• _AIM OF THE TASK_: A word-for-word copy of the data, pictures excluded, is what this task asks for.

• _INPUT DATA_:
* * * * * * *

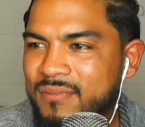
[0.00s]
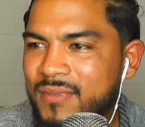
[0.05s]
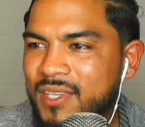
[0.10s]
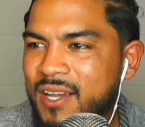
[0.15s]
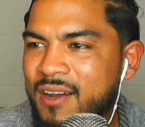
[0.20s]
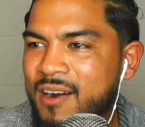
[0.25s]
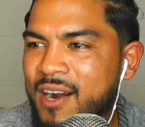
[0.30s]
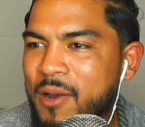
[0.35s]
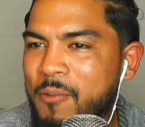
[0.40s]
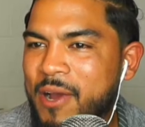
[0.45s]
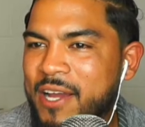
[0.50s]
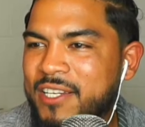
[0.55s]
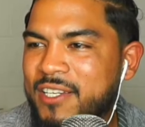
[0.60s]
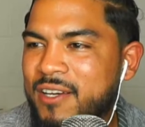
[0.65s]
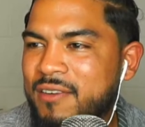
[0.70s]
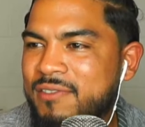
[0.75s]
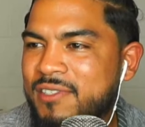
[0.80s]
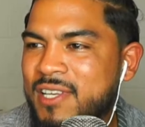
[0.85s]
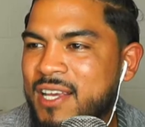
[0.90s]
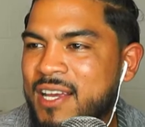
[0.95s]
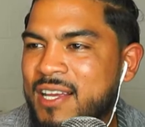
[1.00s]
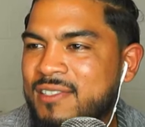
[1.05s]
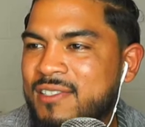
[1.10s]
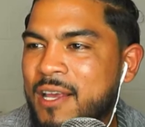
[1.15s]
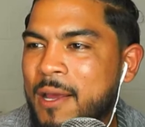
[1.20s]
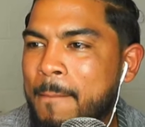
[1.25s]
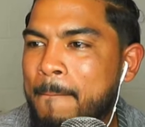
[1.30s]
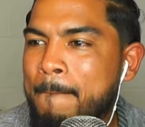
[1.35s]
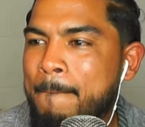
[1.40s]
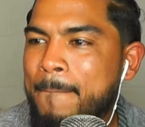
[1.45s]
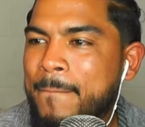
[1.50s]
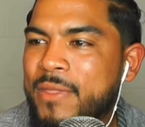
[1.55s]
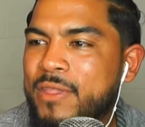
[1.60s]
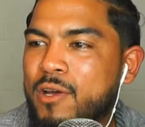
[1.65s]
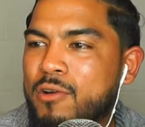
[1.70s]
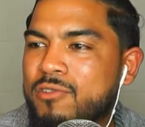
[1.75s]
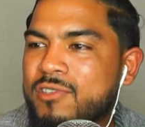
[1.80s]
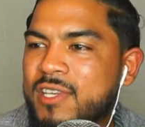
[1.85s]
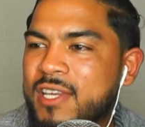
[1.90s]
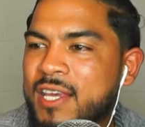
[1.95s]
All right, White Dove says
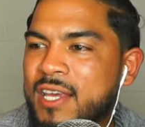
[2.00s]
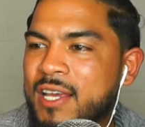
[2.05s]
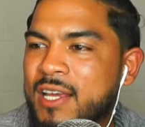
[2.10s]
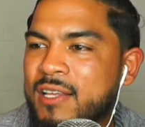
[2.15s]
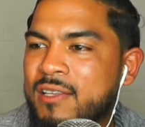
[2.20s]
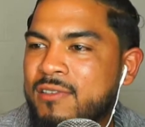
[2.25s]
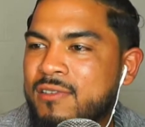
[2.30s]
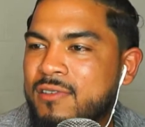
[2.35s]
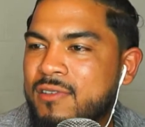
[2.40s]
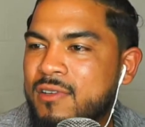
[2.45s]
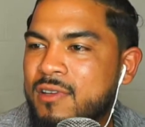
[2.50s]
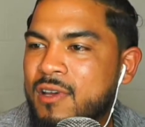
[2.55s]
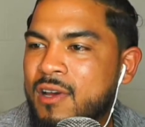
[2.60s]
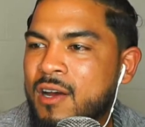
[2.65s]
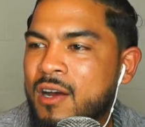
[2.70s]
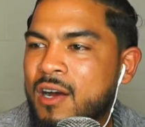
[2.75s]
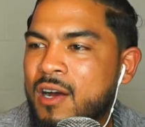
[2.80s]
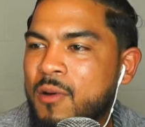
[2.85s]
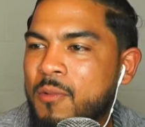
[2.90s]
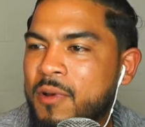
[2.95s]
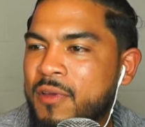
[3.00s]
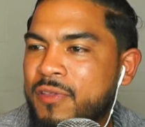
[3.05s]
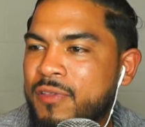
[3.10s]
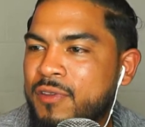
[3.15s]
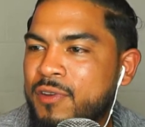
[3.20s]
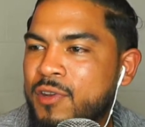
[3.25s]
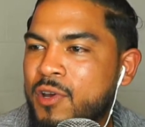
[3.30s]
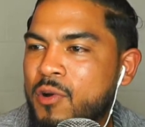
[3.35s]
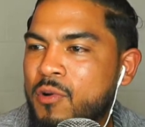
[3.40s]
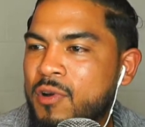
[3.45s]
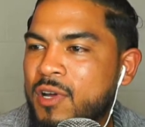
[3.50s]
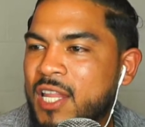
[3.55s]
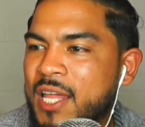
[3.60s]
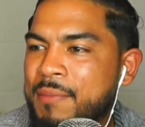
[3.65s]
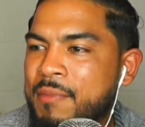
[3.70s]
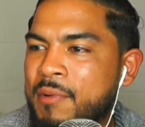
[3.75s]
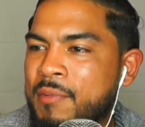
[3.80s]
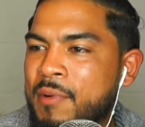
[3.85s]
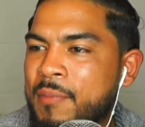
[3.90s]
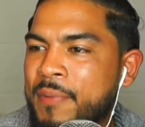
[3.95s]
those kids with no
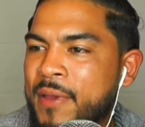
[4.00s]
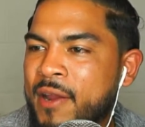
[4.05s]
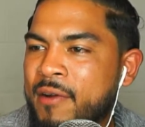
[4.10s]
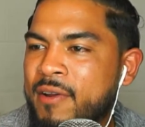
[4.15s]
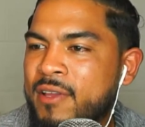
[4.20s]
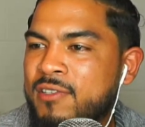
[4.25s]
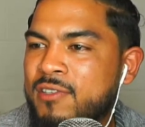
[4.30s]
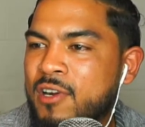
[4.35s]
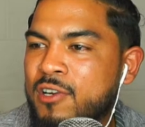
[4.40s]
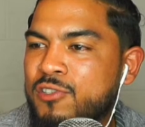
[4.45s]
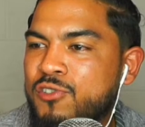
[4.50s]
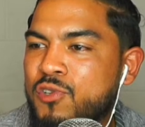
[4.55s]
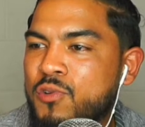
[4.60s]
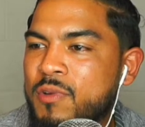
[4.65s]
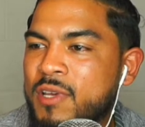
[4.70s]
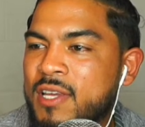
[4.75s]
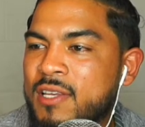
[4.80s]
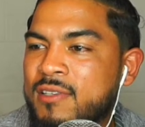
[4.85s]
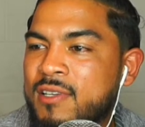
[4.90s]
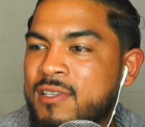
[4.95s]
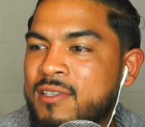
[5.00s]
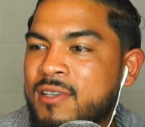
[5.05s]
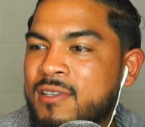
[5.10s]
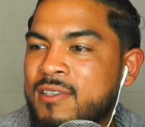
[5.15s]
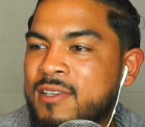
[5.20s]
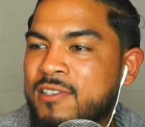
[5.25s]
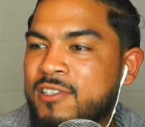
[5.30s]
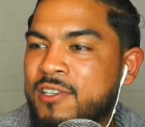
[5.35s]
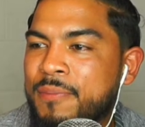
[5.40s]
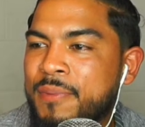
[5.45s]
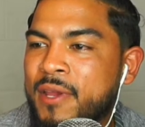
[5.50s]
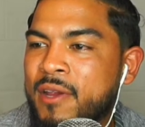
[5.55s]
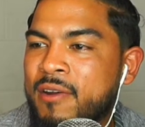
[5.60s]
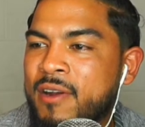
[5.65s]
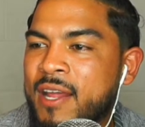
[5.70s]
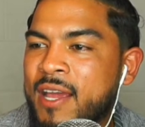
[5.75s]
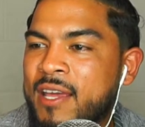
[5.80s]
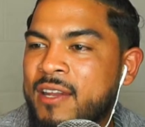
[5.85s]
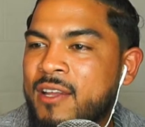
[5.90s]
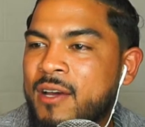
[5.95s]
claimable parents are too easy to disappear and
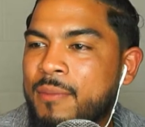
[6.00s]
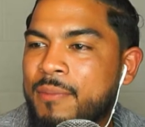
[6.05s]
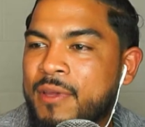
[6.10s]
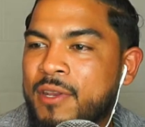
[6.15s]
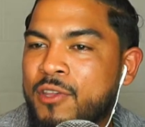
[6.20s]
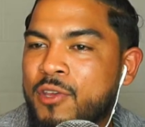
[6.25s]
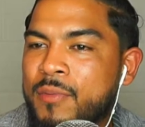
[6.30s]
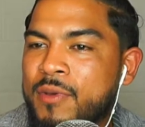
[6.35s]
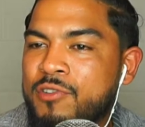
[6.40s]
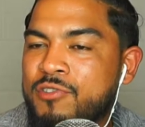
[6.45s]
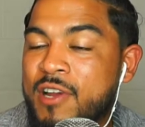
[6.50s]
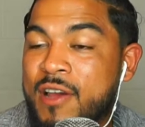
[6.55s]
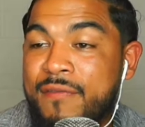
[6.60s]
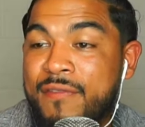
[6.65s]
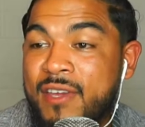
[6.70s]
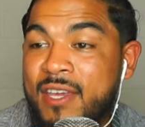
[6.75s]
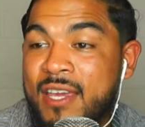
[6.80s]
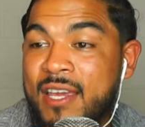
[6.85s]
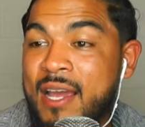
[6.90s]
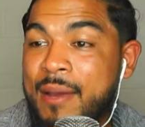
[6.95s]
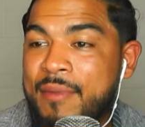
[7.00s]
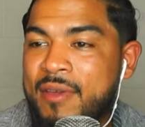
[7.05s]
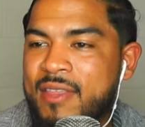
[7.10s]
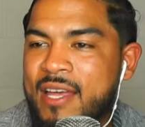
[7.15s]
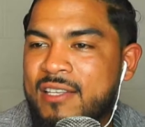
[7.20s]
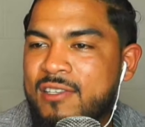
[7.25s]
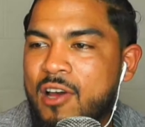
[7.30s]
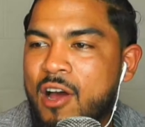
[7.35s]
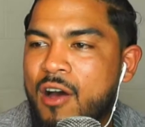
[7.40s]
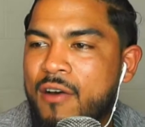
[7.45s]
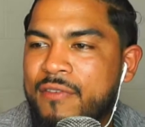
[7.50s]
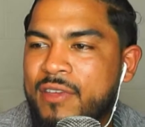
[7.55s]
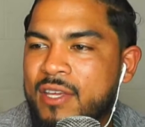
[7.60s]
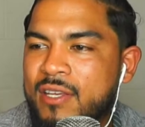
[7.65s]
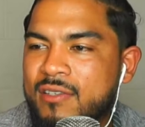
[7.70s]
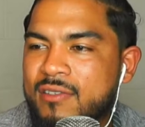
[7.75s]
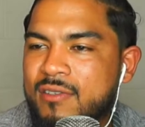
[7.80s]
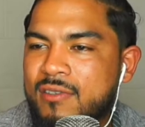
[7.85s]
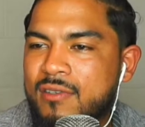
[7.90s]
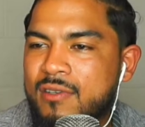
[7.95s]
end up in human trafficking. I mean, that's
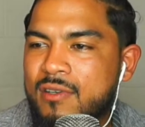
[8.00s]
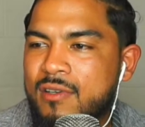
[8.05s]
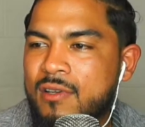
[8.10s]
obvious.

* * * * * * *

• _RESULT BELOW_:
[0.00s]
[0.05s]
[0.10s]
[0.15s]
[0.20s]
[0.25s]
[0.30s]
[0.35s]
[0.40s]
[0.45s]
[0.50s]
[0.55s]
[0.60s]
[0.65s]
[0.70s]
[0.75s]
[0.80s]
[0.85s]
[0.90s]
[0.95s]
[1.00s]
[1.05s]
[1.10s]
[1.15s]
[1.20s]
[1.25s]
[1.30s]
[1.35s]
[1.40s]
[1.45s]
[1.50s]
[1.55s]
[1.60s]
[1.65s]
[1.70s]
[1.75s]
[1.80s]
[1.85s]
[1.90s]
[1.95s]
All right, White Dove says
[2.00s]
[2.05s]
[2.10s]
[2.15s]
[2.20s]
[2.25s]
[2.30s]
[2.35s]
[2.40s]
[2.45s]
[2.50s]
[2.55s]
[2.60s]
[2.65s]
[2.70s]
[2.75s]
[2.80s]
[2.85s]
[2.90s]
[2.95s]
[3.00s]
[3.05s]
[3.10s]
[3.15s]
[3.20s]
[3.25s]
[3.30s]
[3.35s]
[3.40s]
[3.45s]
[3.50s]
[3.55s]
[3.60s]
[3.65s]
[3.70s]
[3.75s]
[3.80s]
[3.85s]
[3.90s]
[3.95s]
those kids with no
[4.00s]
[4.05s]
[4.10s]
[4.15s]
[4.20s]
[4.25s]
[4.30s]
[4.35s]
[4.40s]
[4.45s]
[4.50s]
[4.55s]
[4.60s]
[4.65s]
[4.70s]
[4.75s]
[4.80s]
[4.85s]
[4.90s]
[4.95s]
[5.00s]
[5.05s]
[5.10s]
[5.15s]
[5.20s]
[5.25s]
[5.30s]
[5.35s]
[5.40s]
[5.45s]
[5.50s]
[5.55s]
[5.60s]
[5.65s]
[5.70s]
[5.75s]
[5.80s]
[5.85s]
[5.90s]
[5.95s]
claimable parents are too easy to disappear and
[6.00s]
[6.05s]
[6.10s]
[6.15s]
[6.20s]
[6.25s]
[6.30s]
[6.35s]
[6.40s]
[6.45s]
[6.50s]
[6.55s]
[6.60s]
[6.65s]
[6.70s]
[6.75s]
[6.80s]
[6.85s]
[6.90s]
[6.95s]
[7.00s]
[7.05s]
[7.10s]
[7.15s]
[7.20s]
[7.25s]
[7.30s]
[7.35s]
[7.40s]
[7.45s]
[7.50s]
[7.55s]
[7.60s]
[7.65s]
[7.70s]
[7.75s]
[7.80s]
[7.85s]
[7.90s]
[7.95s]
end up in human trafficking. I mean, that's
[8.00s]
[8.05s]
[8.10s]
obvious.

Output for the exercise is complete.